Sérgio cria obras audiovisuais desde 1996. Seus filmes e vídeos participaram e foram premiados em diversos festivais nacionais e internacionais dos quais destacam-se:  Rotterdam, Locarno, San Sebastian, BAFICI, FID Marseille, Munique, Indie Lisboa, Miami Internacional, Bristol, Brasília,  São Paulo, Havana,  Valdívia, Thessaloniki, New Horizons entre outros. Foi premiado com o curta Silêncio como melhor filme de diretor estreante no 9º Festival Luso-Brasileiro de Cinema de Santa Maria da Feira, Portugal; com o média Mira no Festival É Tudo Verdade, São Paulo, com o prêmio aquisição DirecTV, com o curta Perto de Casa com o prêmio de melhor filme (público) no CineEsquemaNovo e com O Céu sobre os ombros como melhor filme, direção, roteiro, montagem e prêmio especial do júri - elenco no 43º Festival de Brasília, e como melhor filme no 29º Festival Internacional do Uruguai, entre outros. É autor dos livros O Guerrilheiro Nuclear e o pacifista a conversar (Ed.

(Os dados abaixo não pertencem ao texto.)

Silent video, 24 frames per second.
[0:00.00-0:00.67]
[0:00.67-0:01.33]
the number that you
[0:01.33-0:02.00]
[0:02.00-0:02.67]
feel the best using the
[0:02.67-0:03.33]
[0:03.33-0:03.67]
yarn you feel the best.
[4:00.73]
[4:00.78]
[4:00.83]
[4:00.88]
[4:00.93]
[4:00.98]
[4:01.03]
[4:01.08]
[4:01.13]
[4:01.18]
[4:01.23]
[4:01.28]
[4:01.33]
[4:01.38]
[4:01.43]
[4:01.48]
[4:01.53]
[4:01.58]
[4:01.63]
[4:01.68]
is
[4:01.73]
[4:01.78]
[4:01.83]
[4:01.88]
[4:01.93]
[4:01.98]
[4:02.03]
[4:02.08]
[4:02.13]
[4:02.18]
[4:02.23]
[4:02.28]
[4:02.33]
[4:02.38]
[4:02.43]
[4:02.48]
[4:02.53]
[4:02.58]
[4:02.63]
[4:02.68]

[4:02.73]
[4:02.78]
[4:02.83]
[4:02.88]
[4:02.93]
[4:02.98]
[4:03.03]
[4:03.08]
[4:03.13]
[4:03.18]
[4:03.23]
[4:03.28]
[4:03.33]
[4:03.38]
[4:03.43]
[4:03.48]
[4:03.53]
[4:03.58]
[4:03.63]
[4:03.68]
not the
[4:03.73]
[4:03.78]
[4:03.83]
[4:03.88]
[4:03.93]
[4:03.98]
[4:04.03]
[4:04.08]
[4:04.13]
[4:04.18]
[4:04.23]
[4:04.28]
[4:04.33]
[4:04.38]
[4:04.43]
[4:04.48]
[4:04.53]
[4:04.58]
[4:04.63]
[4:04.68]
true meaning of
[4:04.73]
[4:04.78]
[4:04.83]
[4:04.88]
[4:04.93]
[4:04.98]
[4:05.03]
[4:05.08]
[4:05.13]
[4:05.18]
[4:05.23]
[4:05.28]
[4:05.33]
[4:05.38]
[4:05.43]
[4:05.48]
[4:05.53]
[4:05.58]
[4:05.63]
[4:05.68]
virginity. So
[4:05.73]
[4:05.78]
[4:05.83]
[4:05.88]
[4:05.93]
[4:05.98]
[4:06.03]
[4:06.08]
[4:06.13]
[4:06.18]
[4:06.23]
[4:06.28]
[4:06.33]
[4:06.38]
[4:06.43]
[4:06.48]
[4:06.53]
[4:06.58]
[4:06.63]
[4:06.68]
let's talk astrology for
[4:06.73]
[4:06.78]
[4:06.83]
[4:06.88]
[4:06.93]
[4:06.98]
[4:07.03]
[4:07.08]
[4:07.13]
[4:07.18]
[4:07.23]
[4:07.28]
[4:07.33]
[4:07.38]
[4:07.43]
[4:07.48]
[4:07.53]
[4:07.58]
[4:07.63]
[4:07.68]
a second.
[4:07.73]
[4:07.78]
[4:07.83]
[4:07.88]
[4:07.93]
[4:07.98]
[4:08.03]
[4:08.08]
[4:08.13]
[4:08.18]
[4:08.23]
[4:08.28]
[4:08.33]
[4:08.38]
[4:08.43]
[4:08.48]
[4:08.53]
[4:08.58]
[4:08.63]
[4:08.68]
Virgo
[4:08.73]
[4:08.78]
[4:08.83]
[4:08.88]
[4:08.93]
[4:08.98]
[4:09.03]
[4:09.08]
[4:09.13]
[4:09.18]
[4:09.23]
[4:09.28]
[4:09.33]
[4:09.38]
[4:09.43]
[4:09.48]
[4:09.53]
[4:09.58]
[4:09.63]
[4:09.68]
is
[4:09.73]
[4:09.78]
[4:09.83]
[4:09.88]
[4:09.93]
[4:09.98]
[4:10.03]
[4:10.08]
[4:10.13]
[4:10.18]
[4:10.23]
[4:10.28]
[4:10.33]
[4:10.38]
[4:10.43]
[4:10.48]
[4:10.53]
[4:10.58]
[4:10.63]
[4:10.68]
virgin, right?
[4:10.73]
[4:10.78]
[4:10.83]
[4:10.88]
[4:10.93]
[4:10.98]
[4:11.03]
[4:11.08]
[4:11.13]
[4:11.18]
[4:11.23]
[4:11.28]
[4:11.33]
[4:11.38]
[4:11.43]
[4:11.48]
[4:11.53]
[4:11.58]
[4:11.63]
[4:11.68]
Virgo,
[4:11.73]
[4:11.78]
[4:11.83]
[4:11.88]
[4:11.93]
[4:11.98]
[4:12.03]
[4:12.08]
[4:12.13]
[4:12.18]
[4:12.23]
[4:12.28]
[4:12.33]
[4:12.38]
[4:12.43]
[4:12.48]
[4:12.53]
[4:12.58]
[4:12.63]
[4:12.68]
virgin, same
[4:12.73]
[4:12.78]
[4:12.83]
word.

Manga -Coleção Poesia Orbital) e Solar (Ed. Sêlo Editorial). Realizou exposições fotográficas, de artes plásticas e performances-instalações. É um dos sócios-fundadores da TEIA, centro de pesquisa e produção audiovisual situado em Belo Horizonte. O Céu sobre os ombros é seu primeiro longa-metragem.